본문으로 건너뛰기

ADR 0052 — Cell expression classification: single vs mixed text

  • Status: accepted
  • Date: 2026-05-22
  • Spec target: XTL 0.1
  • Affects: evaluation.md § "Single-Expression Cells" / "Mixed Text Cells", language.md § "Template Blocks", renderer

Context

evaluation.md defines two cell kinds:

Single-Expression Cells — A cell whose complete content is one template expression

Mixed Text Cells — A cell containing literal text around one or more expressions

These prose definitions leave two boundary cases ambiguous:

  1. Surrounding whitespace. A cell whose value is {{ [X] }} (leading/trailing whitespace, no other text). Is the "complete content" the trimmed value (single-expression) or the raw value (mixed-text — "literal text around" the block)?
  2. Adjacent blocks with no separator. A cell whose value is {{ [X] }}{{ [Y] }} — two blocks abutting, no literal text between them. The prose says mixed-text requires "literal text around"; with no literal text, neither definition cleanly fits.

The reference impl picks an answer for both — isSingleExpression at src/renderer.ts:756 is /^\{\{\s*((?:(?!\}\}).)+)\s*\}\}$/:

  • Anchored ^...$ → ANY surrounding text disqualifies single- expression status. {{ X }} is mixed-text.
  • Single block only → adjacent blocks are mixed-text.

But this is unwritten. A second port could reasonably trim the cell first (treating {{ X }} as single-expression) or could let adjacent blocks count as single (concatenating their results). Different choices change observable output because single-expression cells preserve evaluated value type and apply numFmt-aware coercion, while mixed-text cells always render as canonical strings.

Considered Options

A. Trim then classify. Strip leading/trailing whitespace from the cell before checking single-expression shape. Single block with surrounding whitespace becomes single-expression. Pro: matches intuitive author mental model ("I just added a space, why did my number format break?"). Con: silently masks authoring mistakes; introduces an asymmetric rule (whitespace stripped, but {{X}}{{Y}} still mixed-text).

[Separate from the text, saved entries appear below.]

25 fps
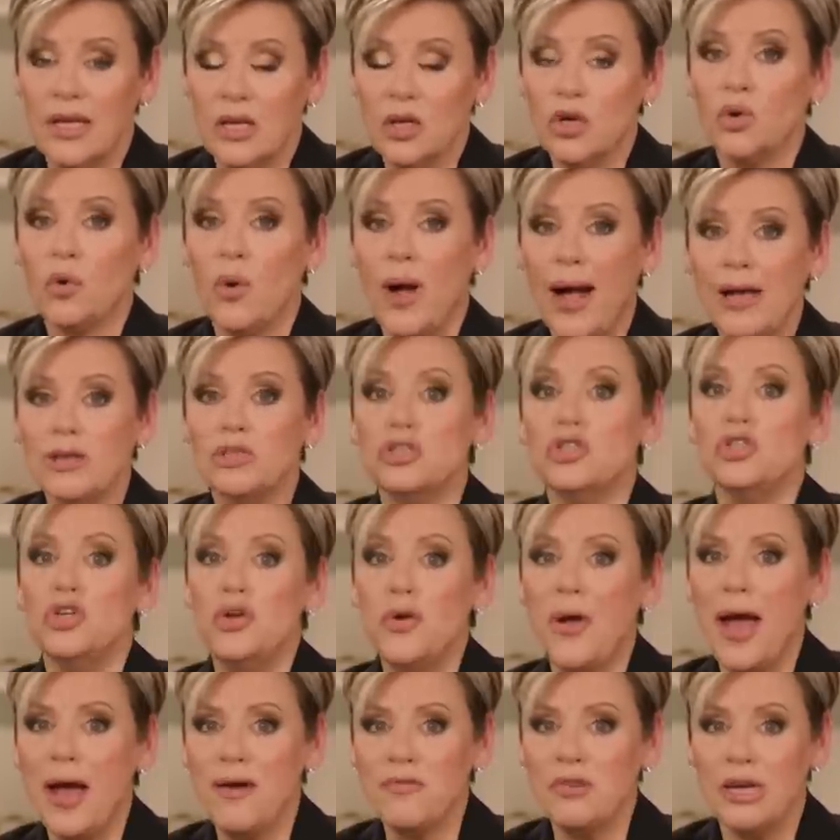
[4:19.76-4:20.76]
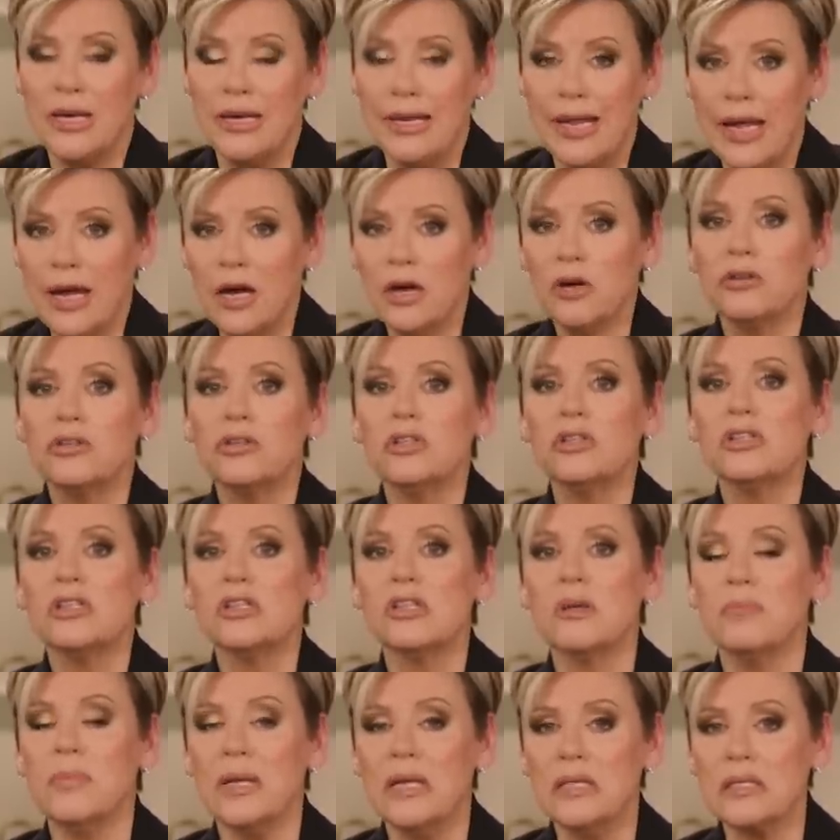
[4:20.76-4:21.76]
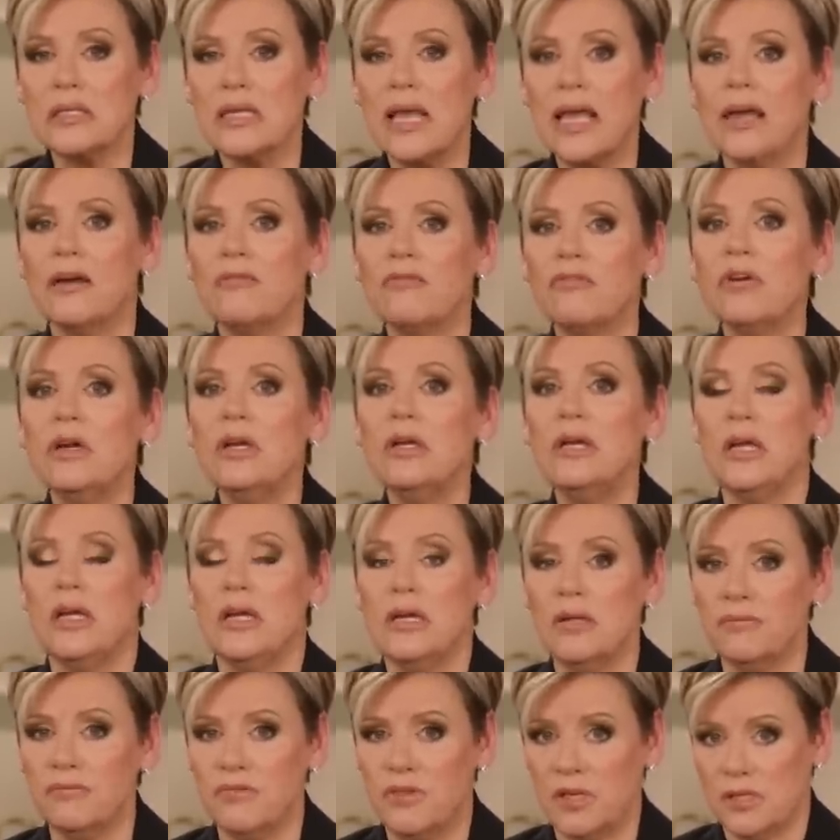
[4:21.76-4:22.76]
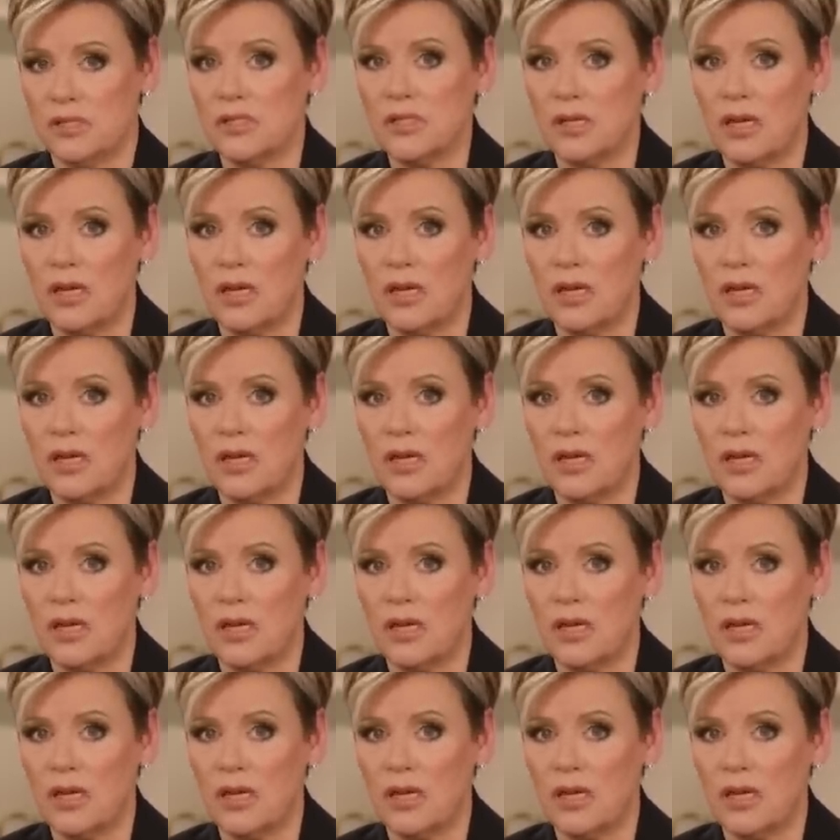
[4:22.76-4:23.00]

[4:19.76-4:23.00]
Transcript: In Christ, you have an inheritance that meets every need of this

B. Anchored match — surrounding ANYTHING disqualifies. Match the reference impl exactly: cell must be {{...}} with no surrounding characters of any kind. Pro: predictable; symmetric; preserves the visual signal "this cell does NOT have anything but the placeholder, so the renderer treats it specially." Con: an accidentally-added trailing space silently changes output shape.

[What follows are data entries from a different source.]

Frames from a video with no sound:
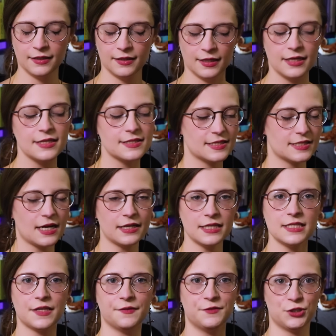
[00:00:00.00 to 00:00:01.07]

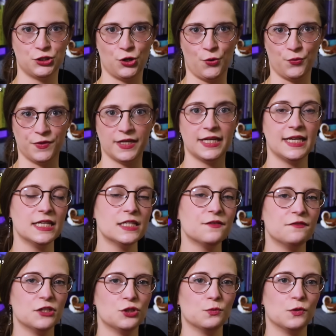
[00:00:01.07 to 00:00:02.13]
Studies have shown that
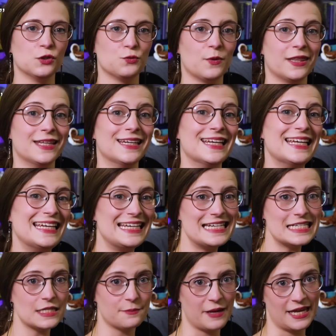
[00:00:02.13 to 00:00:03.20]
individuals with an
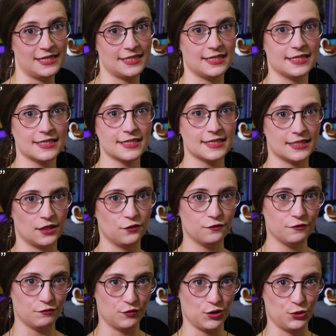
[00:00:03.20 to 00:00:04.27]
independent
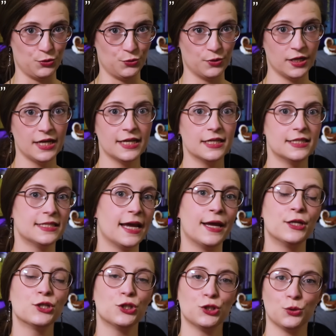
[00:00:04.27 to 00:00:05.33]
self-view
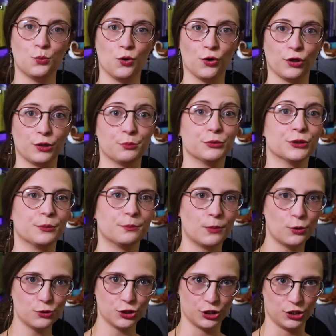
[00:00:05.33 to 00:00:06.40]
tend toward
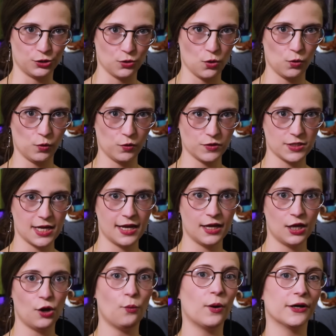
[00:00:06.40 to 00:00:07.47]
promotion goals,
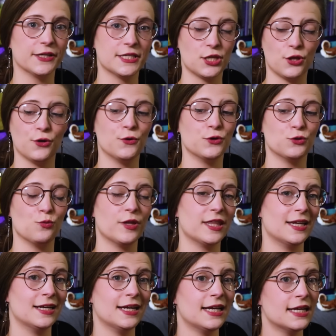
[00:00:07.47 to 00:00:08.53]
whereas those with
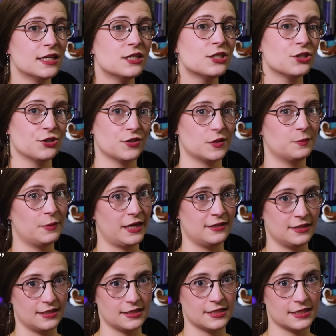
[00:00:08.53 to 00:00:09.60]
an
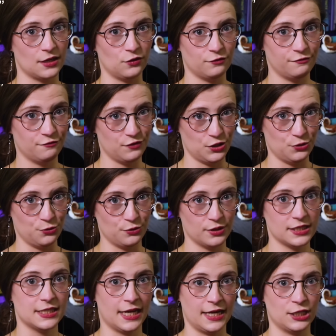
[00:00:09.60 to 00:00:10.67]
interdependent self-view
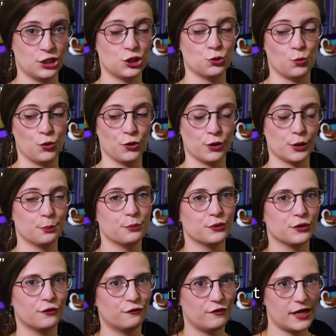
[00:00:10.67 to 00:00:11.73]
tend toward
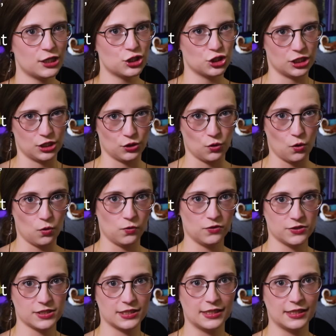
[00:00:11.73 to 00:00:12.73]
prevention goals.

C. Hybrid — trim, then anchored. Trim leading/trailing whitespace per the template-block whitespace-insignificance rule (language.md § "Template Blocks") then apply anchored match. So {{ X }} is single-expression but text {{ X }} is mixed-text and {{X}}{{Y}} is mixed-text. Pro: extends the in-block whitespace- insignificance rule consistently outward to cell-level; matches author intuition. Con: introduces a new trim point; reference impl behavior changes.

Decision

Adopt C (trim then anchored).

Normative classification rule

A cell is a single-expression cell if and only if, after trimming Unicode whitespace from the start and end of the cell's text-extracted value (per evaluation.md § "Cell Text Extraction"), the result matches exactly one template block:

^\{\{ <expression> \}\}$

with no characters before {{ or after }}. The <expression> body is itself trimmed of leading/trailing whitespace per language.md § "Template Blocks".

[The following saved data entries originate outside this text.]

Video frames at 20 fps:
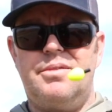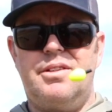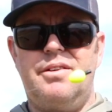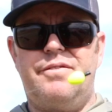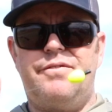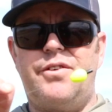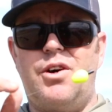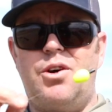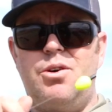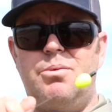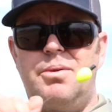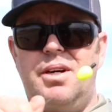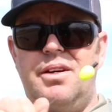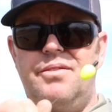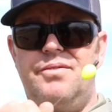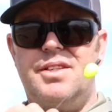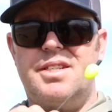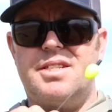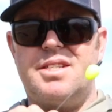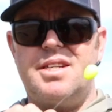the foam
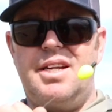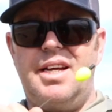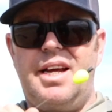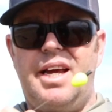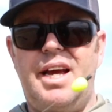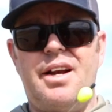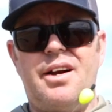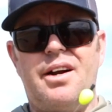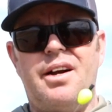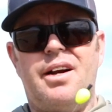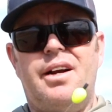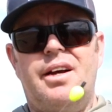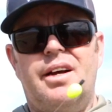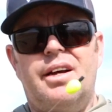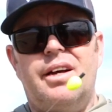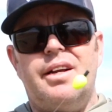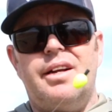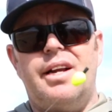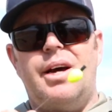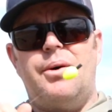of this indicator.
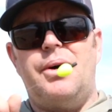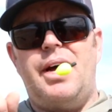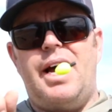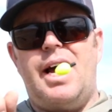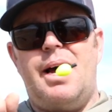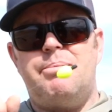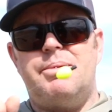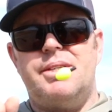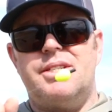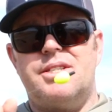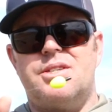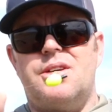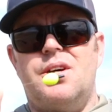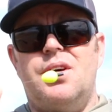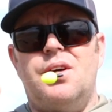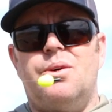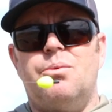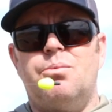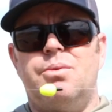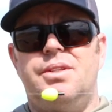Now what happens
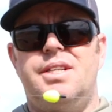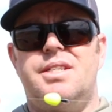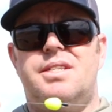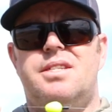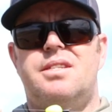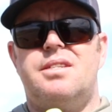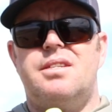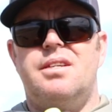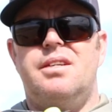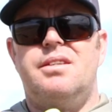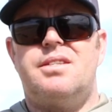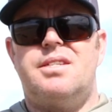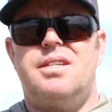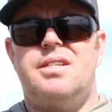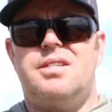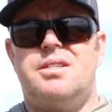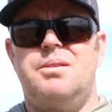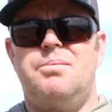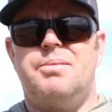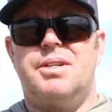when this
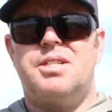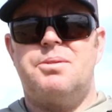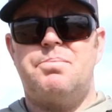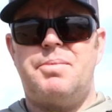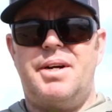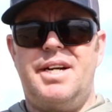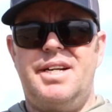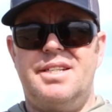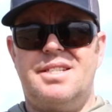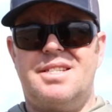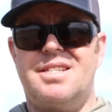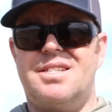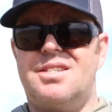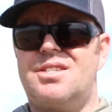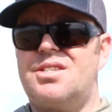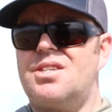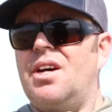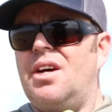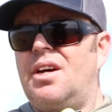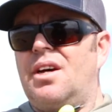system
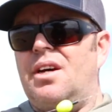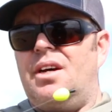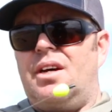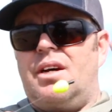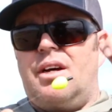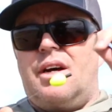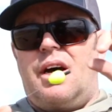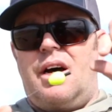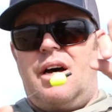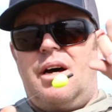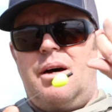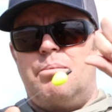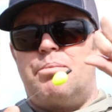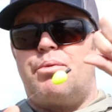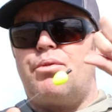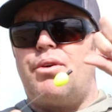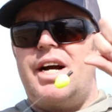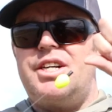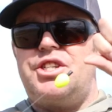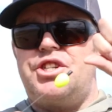experiences
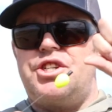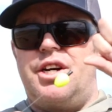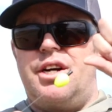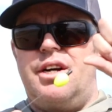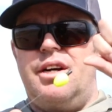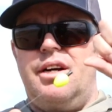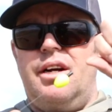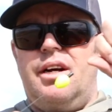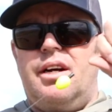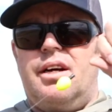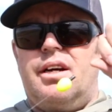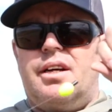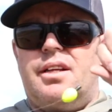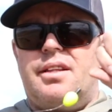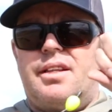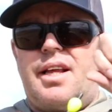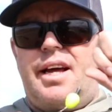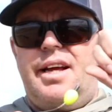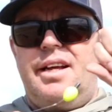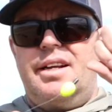pressure,
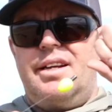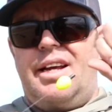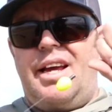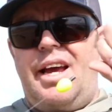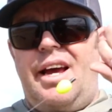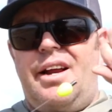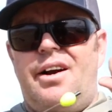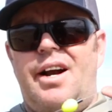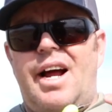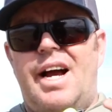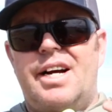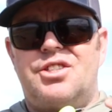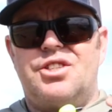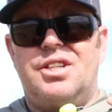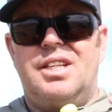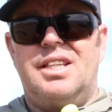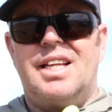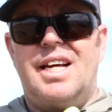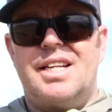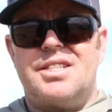that indicator
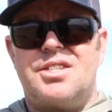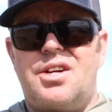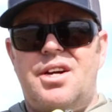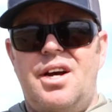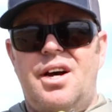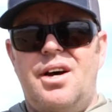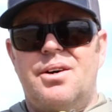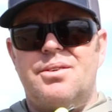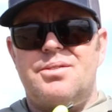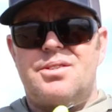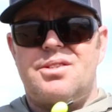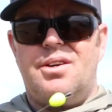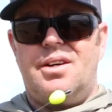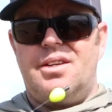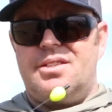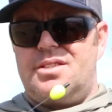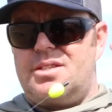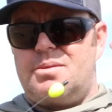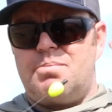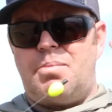actually lets go. So
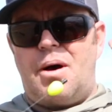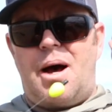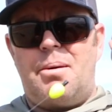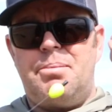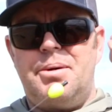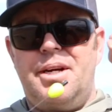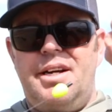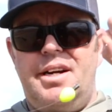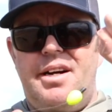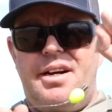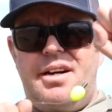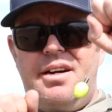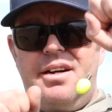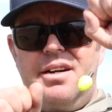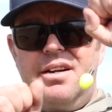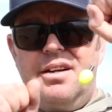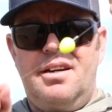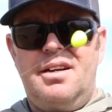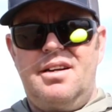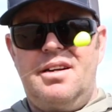I'll just pop it here,
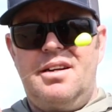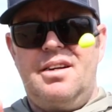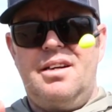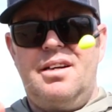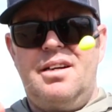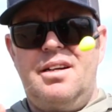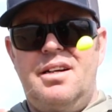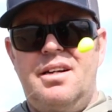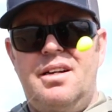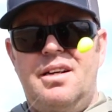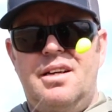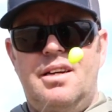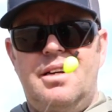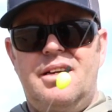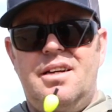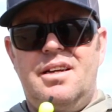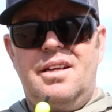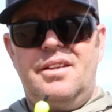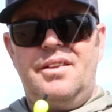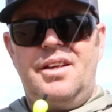
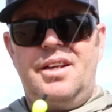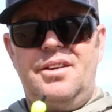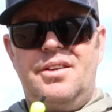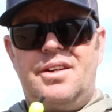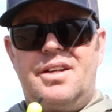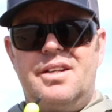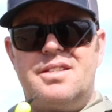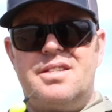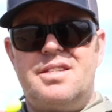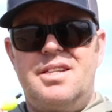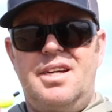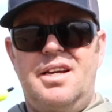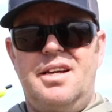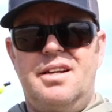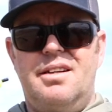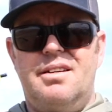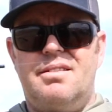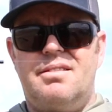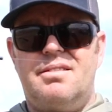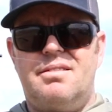and then you can see
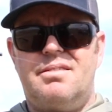it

Otherwise the cell is a mixed-text cell (including the case where the cell contains zero template blocks — in which case it is a static cell, a sub-kind of mixed-text that produces the verbatim value).

Concrete classifications:

Cell contentKind
{{ [X] }}single-expression
{{ [X] }} (surrounding whitespace only)single-expression
{{ [X] }}{{ [Y] }} (adjacent blocks, no separator)mixed-text
text {{ [X] }}mixed-text
{{ [X] }} {{ [Y] }} (separated by single space)mixed-text
\n{{ [X] }}\n (surrounding newlines only)single-expression
literal {{ "abc" }} with stray trailing tabsingle-expression
(any cell with zero {{ blocks)mixed-text / static

The whitespace trimmed for classification purposes does NOT change the value written when the cell is mixed-text; if a cell is mixed-text, the surrounding whitespace is part of the rendered string.

Adjacent-block diagnostic (informational)

Adjacent template blocks ({{ X }}{{ Y }}) are not erroneous — they just classify as mixed-text. The two results concatenate via canonical string form per ADR-0009. This is the same output an author would get with a single explicit &-joined expression:

{{ [X] }}{{ [Y] }} ≡ {{ [X] & [Y] }}

The single-expression equivalent ({{ [X] & [Y] }}) preserves numFmt coercion for the underlying value when applicable; the adjacent form does not (mixed-text always renders as string per evaluation.md). Authors who care about cell numFmt coercion SHOULD use the explicit & form.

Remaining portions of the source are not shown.